Here's A Super Simple 5-Point Guide For The Sleep-Deprived To Get More Restful Sleep
It's about time you figure out how to get some quality shut-eye!
Raise your hand when you thought working from home becoming a permanent setup meant you could finally catch up on sweet, sweet sleep that in-person working conditions deprived you of (Hello, EDSA/SLEX traffic. We still don't miss you).
Raise your other hand if you were proven wrong because many people are quick to assume that just because we're all holed up at home, we suddenly have all the time in the world to do double the work—so much so that we're staying up later to finish work or waking up earlier or just as early to fit in some me-time before the torrential rain of the day's responsibilities starts to pour.
Raise your feet if you think it's the most ironic thing ever that you're sleep deprived when you're spending more time at home than, well, ever!
It's food for thought today, World Sleep Day (which should be a national holiday, if you're asking us), a day when we're not only meant to take our time and slow down, but also assess if we really are giving ourselves quality sleep.
The keyword to remember is "quality" sleep, and not "enough" sleep.
Remember how we were always taught that adults need six to eight hours of sleep a night to fully recuperate? That's correct, but it's incomplete. It's from the hours of 10 p.m. to 3 a.m. that our bodies—bones, muscles, brain cells and all—repair themselves from the wear and tear of daily stresses. So, no, even though you might be getting your eight hours by going to bed at 2 a.m. and waking up at 10 a.m., that's still not entirely good for you!
If there's anything that's particularly useful for all us work-from-home folks to remind us about the need to rest (at the right time, in the right amounts), it's a nifty little gadget that does just that.
We're fans of the Fitbit watch, a small piece of tech that does big things for your health. When it comes to getting better sleep, the Fitbit watch pretty much gives you all the data you need to make the necessary lifestyle changes. In fact, below are some examples of these changes you might be able to take away from using a Fitbit watch:
Get tired, the right way
Just a few minutes a day helps, truly. And, know that exercise isn't just good for weight loss and improving the way you look. Exercise, when regularly done, helps regulate your body's sleep cycle in very important ways. You're likely to fall asleep faster (less twisting and turning in bed till you get some shut eye), and you get a lot more deep sleep (the phase in the sleep cycle when your body repairs itself, like we mentioned earlier). Put these things together and you wake up feeling refreshed.
Be like clockwork
We know that every day can't always be predictable. Schedules are fluid these days, what with all of our life's activities happening at home, but try your best to set a routine, at least for your pre-bedtime activities. You can start by giving yourself a deadline for when you're officially done with the day—when your phone is on DND mode, when your laptop is closed, and you're really just entertaining serious relaxation. Following a routine trains your body to get sleepy at more or less the same time every evening, helping you get those ZZZs you need.
Nourish, not just feed
We don't need to reiterate the need to eat a balanced diet. Instead, we're here to tell you to quit your midnight snacking cold turkey because you're doing all harm and no good to yourself!
Eating too close to bedtime (especially when you eat less-than healthy foods) confuses your body because you restart your digestive processes, thus interfering with your body's "winding down" state. You might be ready to sleep, but your internal organs sure won't be. Besides, packing in all those calories right around the time you hit the sack without burning them just means you night be packing on the pounds, too.
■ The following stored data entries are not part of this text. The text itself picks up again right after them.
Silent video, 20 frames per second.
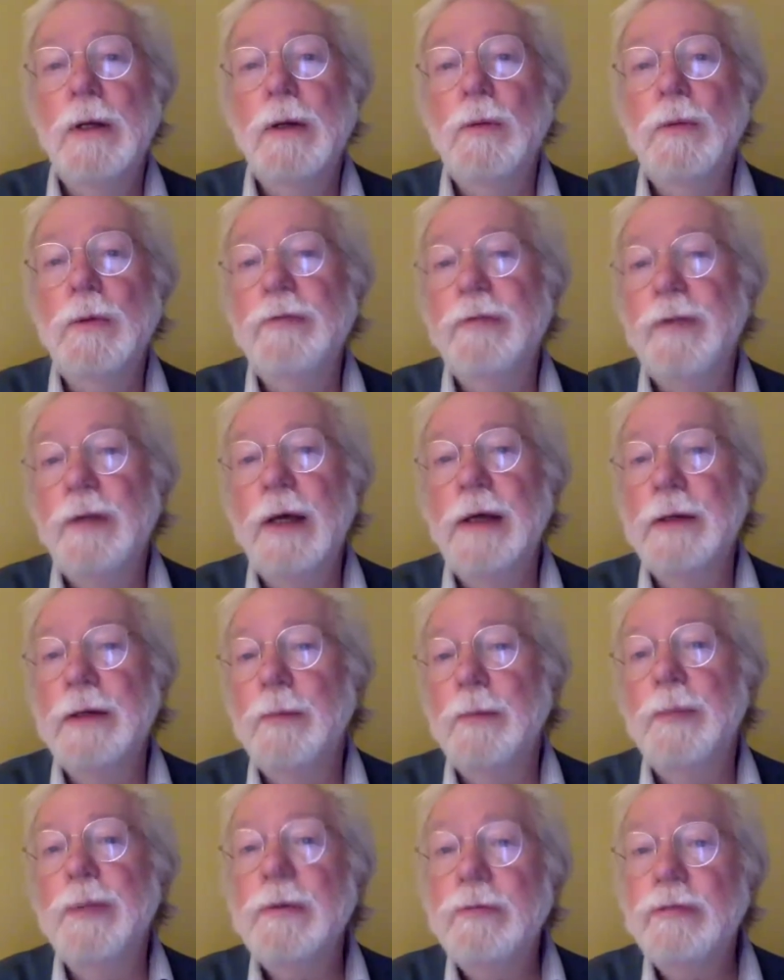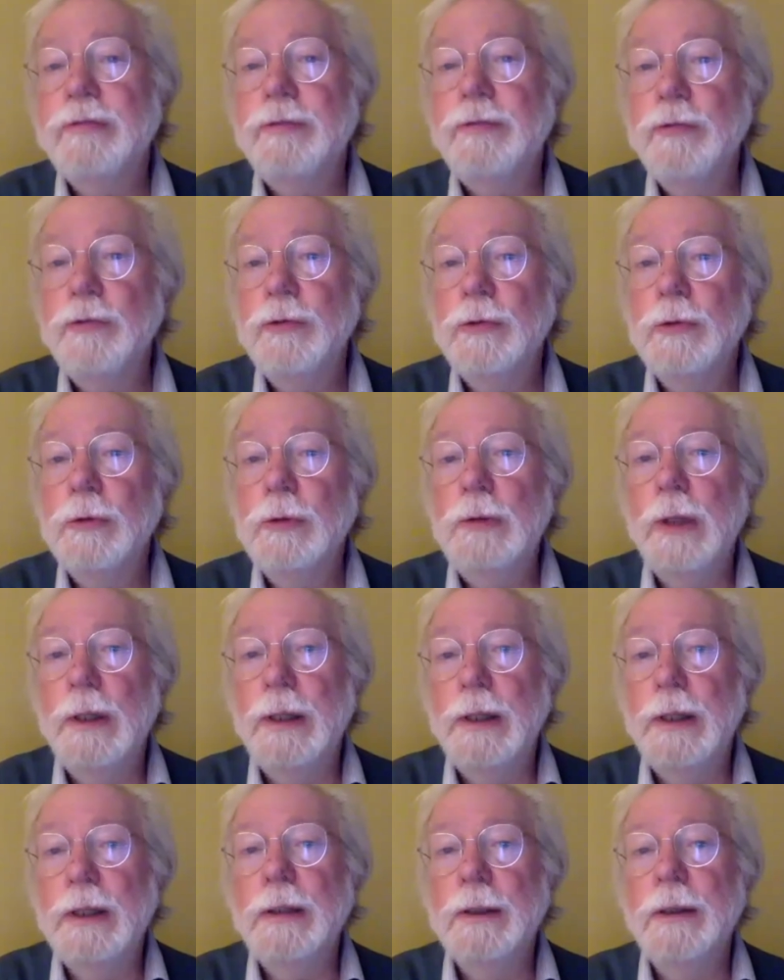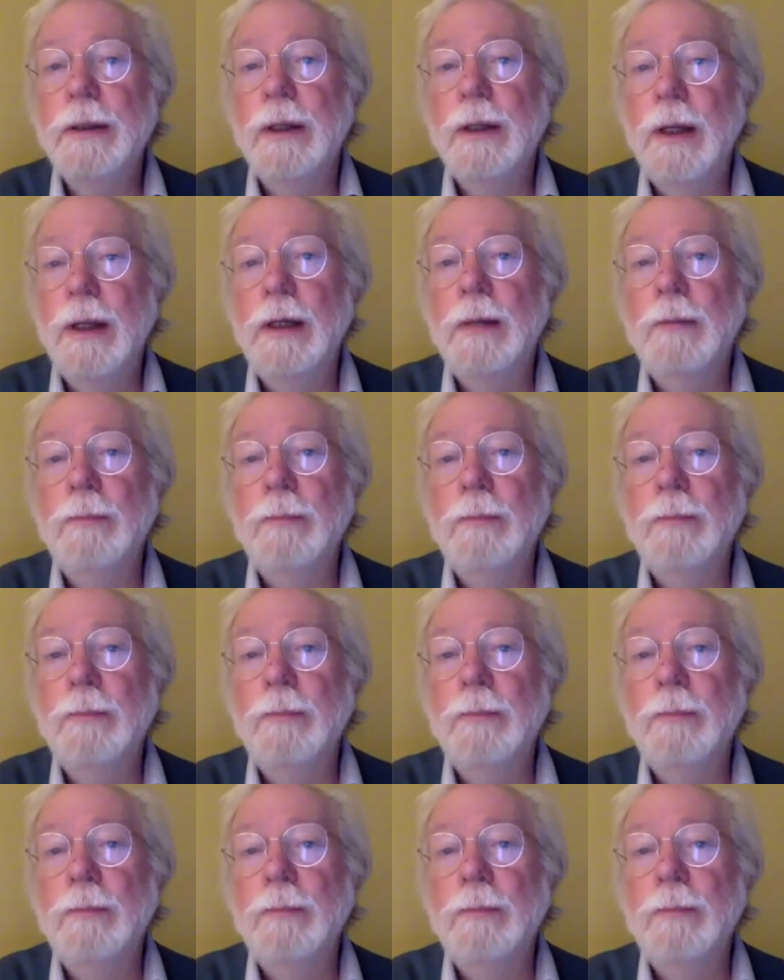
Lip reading: we've had a big fall in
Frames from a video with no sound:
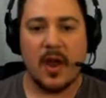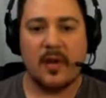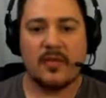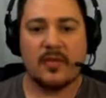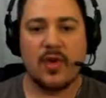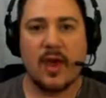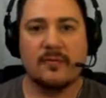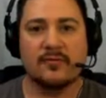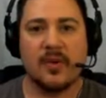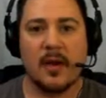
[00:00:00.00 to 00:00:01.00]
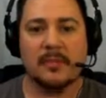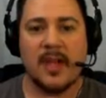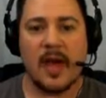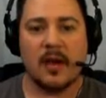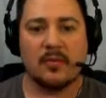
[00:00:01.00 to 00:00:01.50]
And then you have drop
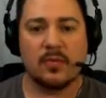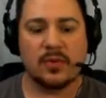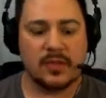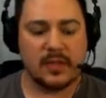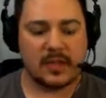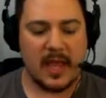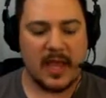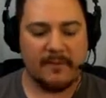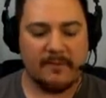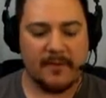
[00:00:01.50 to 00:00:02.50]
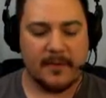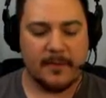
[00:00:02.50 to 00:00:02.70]
down, which is F.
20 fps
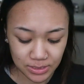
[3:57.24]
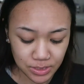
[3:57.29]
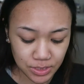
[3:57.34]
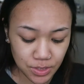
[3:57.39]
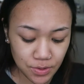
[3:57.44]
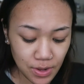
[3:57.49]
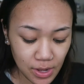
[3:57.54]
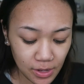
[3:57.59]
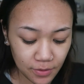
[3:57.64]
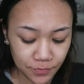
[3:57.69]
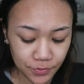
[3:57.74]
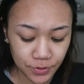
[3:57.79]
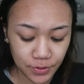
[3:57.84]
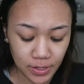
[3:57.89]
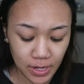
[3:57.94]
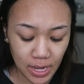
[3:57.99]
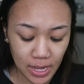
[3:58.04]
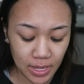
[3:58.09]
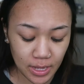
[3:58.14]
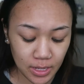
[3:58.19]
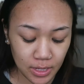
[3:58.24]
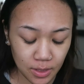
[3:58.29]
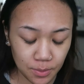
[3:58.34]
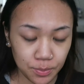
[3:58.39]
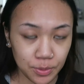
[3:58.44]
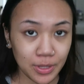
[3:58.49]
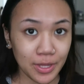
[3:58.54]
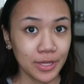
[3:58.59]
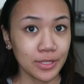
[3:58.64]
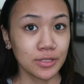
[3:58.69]
And so after I
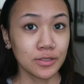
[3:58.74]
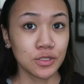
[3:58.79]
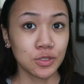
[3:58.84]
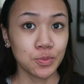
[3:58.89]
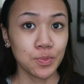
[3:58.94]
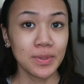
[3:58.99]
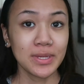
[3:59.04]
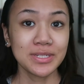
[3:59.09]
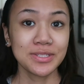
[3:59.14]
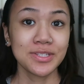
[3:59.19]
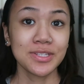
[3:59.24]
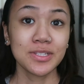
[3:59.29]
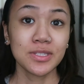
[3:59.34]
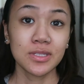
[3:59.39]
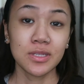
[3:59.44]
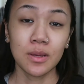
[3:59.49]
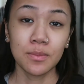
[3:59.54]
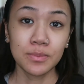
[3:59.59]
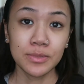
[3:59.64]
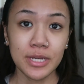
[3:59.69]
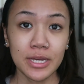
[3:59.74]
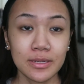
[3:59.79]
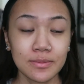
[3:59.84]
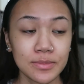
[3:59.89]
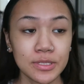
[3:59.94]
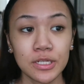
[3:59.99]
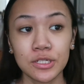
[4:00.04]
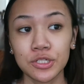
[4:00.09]
apply those bases, sometimes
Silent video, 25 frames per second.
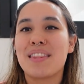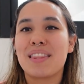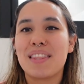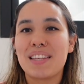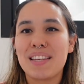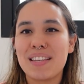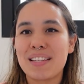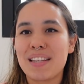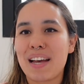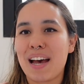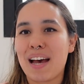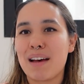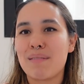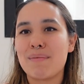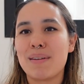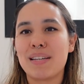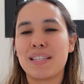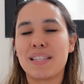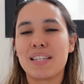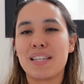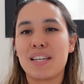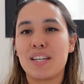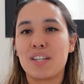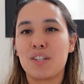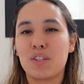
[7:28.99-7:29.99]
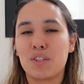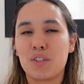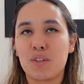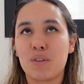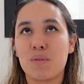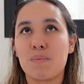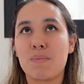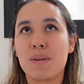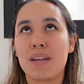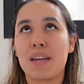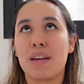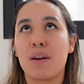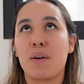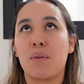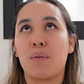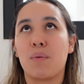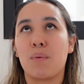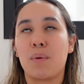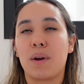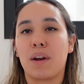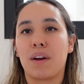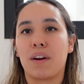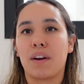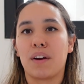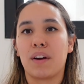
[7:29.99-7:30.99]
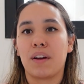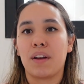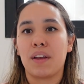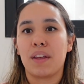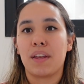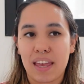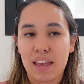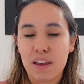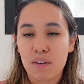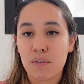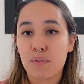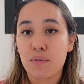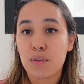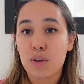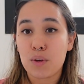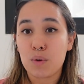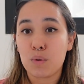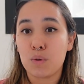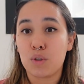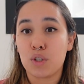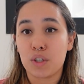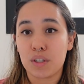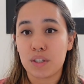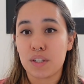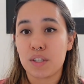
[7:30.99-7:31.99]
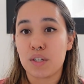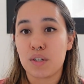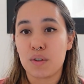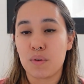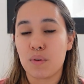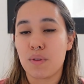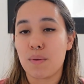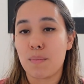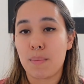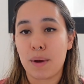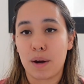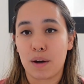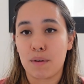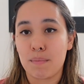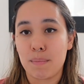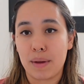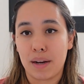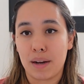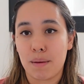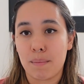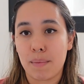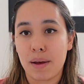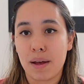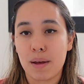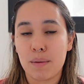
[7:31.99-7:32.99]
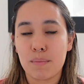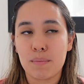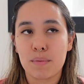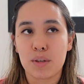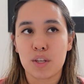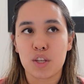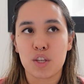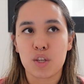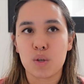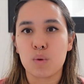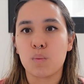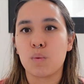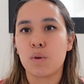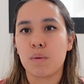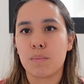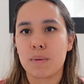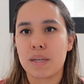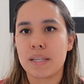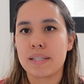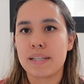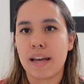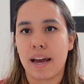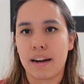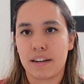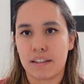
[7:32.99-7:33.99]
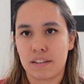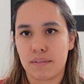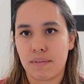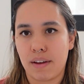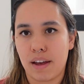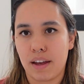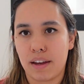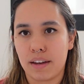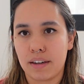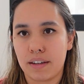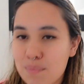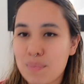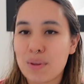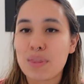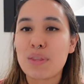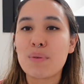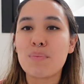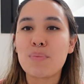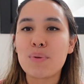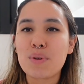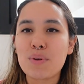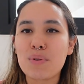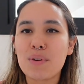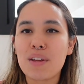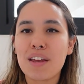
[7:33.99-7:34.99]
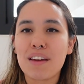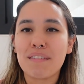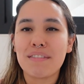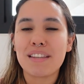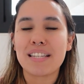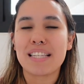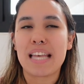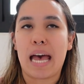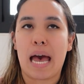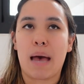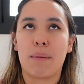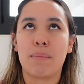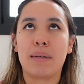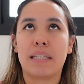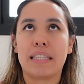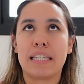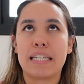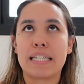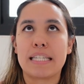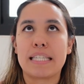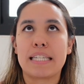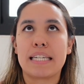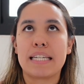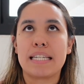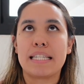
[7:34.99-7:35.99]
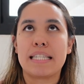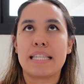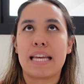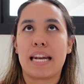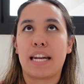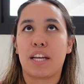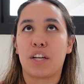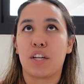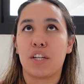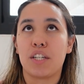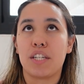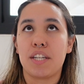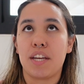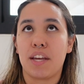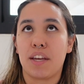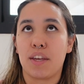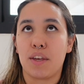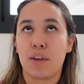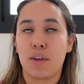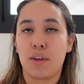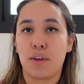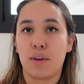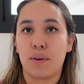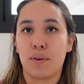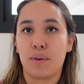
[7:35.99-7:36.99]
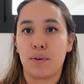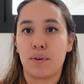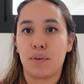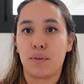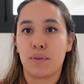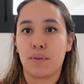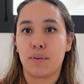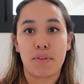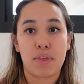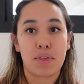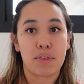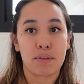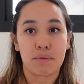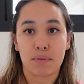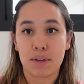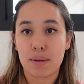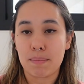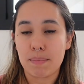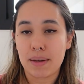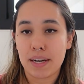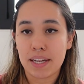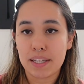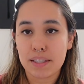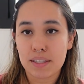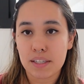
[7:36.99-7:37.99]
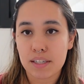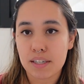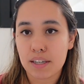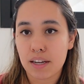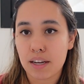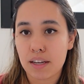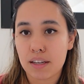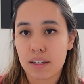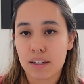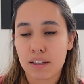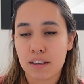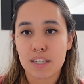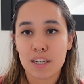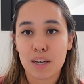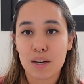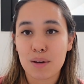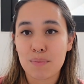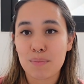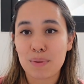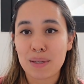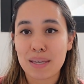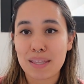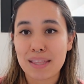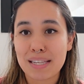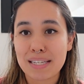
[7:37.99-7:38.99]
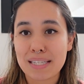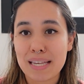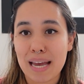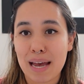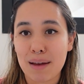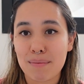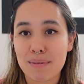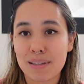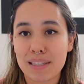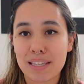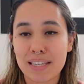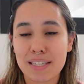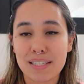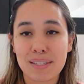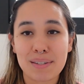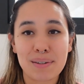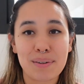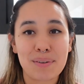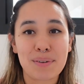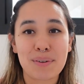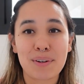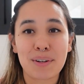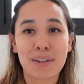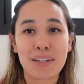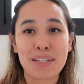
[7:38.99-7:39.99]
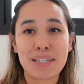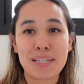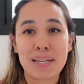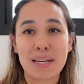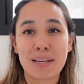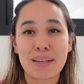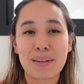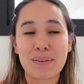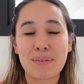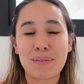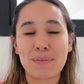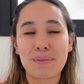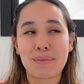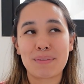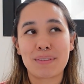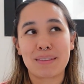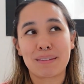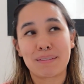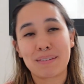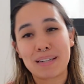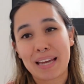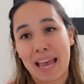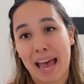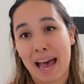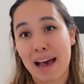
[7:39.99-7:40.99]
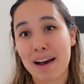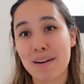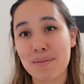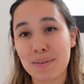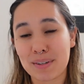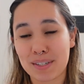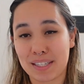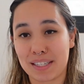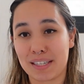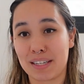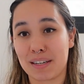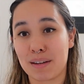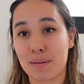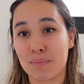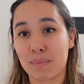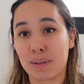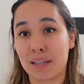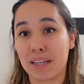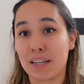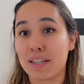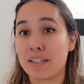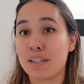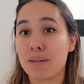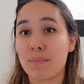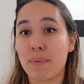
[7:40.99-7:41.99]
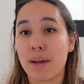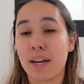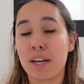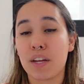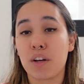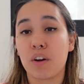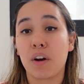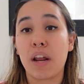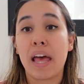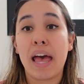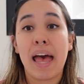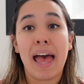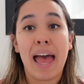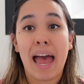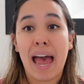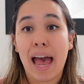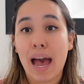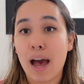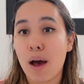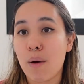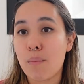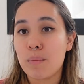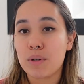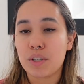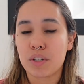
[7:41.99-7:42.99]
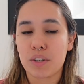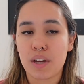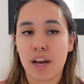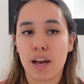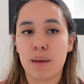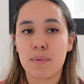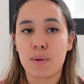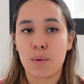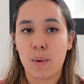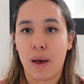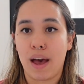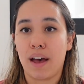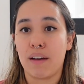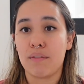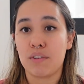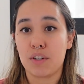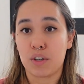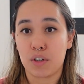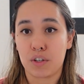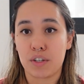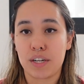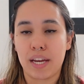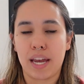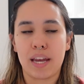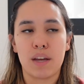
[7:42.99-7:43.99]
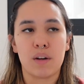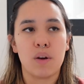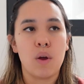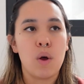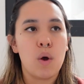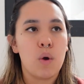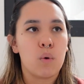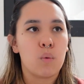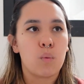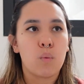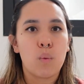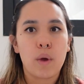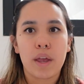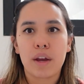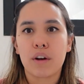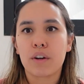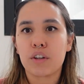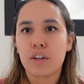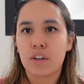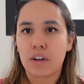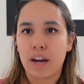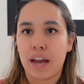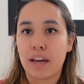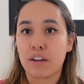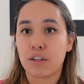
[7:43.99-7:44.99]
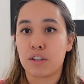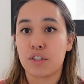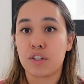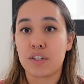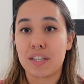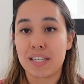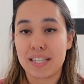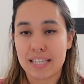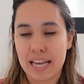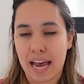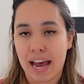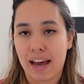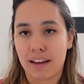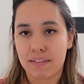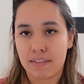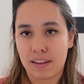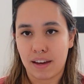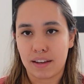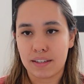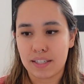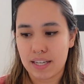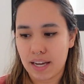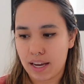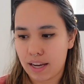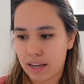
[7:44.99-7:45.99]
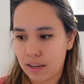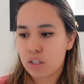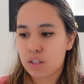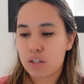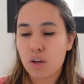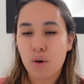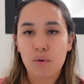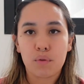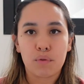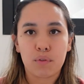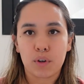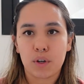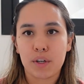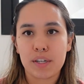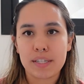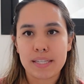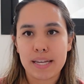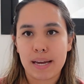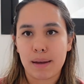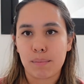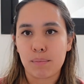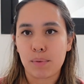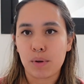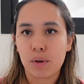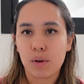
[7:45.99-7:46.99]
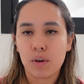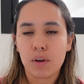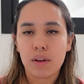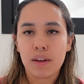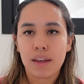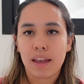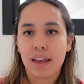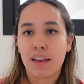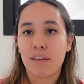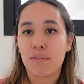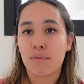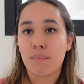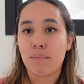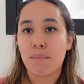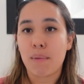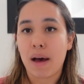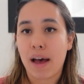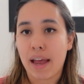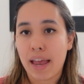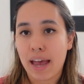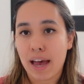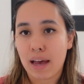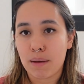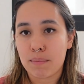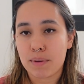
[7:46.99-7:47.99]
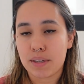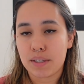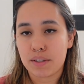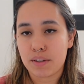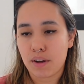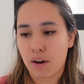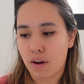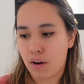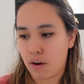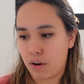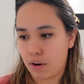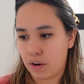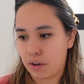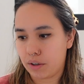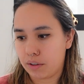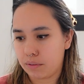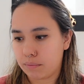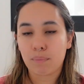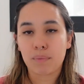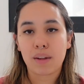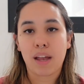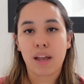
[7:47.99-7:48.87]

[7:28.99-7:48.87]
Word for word: These habits should be where if you just do the bare minimum, you will be satisfied. But the beauty of this habit list is that it could take you three minutes to, co to complete this habit list or it could take you three hours to complete it depending on how much time you have in your day and where your energy is at that day. So for example, if my habits are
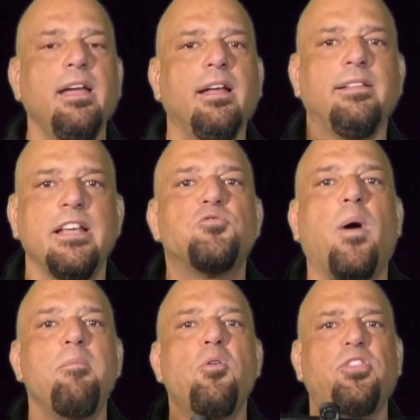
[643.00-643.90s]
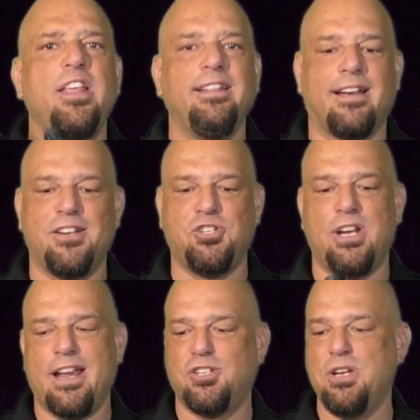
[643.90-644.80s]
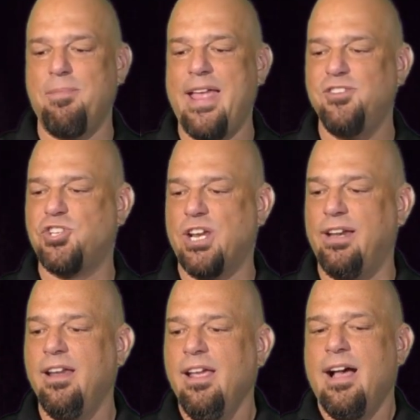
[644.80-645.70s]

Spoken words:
There's one more thing that I should actually mention.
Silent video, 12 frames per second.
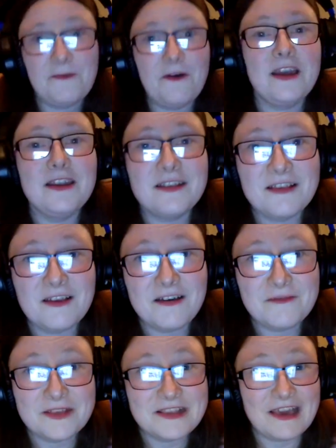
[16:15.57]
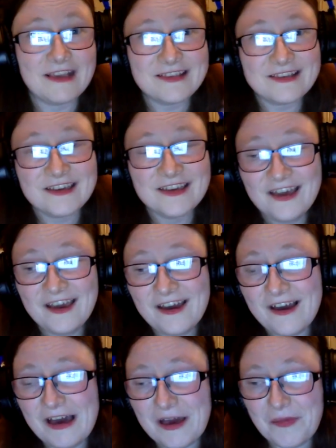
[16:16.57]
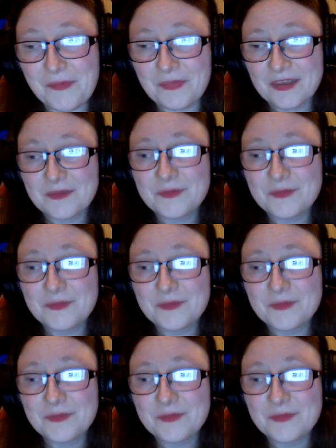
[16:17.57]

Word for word: it's fine. It's not fantastic, um,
Feeling stressed out a lot of the time can have a ton of ill effects on the mind and body, and there are way too many to list down here. How stress affects sleep is equally complex, but perhaps what everyone might be interested in is this: stress produces the hormone cortisol. The part of our brains that produce cortisol also helps regulate our sleep cycles. If we're stressed out so often, our brain continues to pump out cortisol like there's no tomorrow, something that might result in insomnia, too-light sleep, and other sleep disturbances.
While you have no control over what your brain does and doesn't excrete, you can help it out by engaging in simple relaxation activities to keep your cortisol levels under control.
Perhaps, instead of an episode or two of your favorite Netflix show again, alternate that with a few minutes of deep breathing exercises or meditation. Your brain and body will repay you, kindly.
If you know you're not doing something right, you have to be the bad cop when necessary. Not that you should punish yourself, of course, because things really do get in the way of sleep sometimes! But know that if you're veering off track, you should be able to re-adjust and hop back on the wellness train again.
This is where your Fitbit watch comes in. It's not just there to tell the time; if the data it shows you about your sleep patterns are less than ideal, don't deny what you see! Study the data and see what areas you can improve in.
Specific features of the watch that can help you out are the Sleep Score it provides (it tells you things about heart rate and even night restlessness) plus Sleep Stages (a useful feature that tells you how much, or how little, of the healing deep sleep you're getting).
And with that, we wish you a happy World Sleep Day!
Bring out your best pillows and coziest blankets and give yourself the ultimate week-end reward: good, old fashioned rest.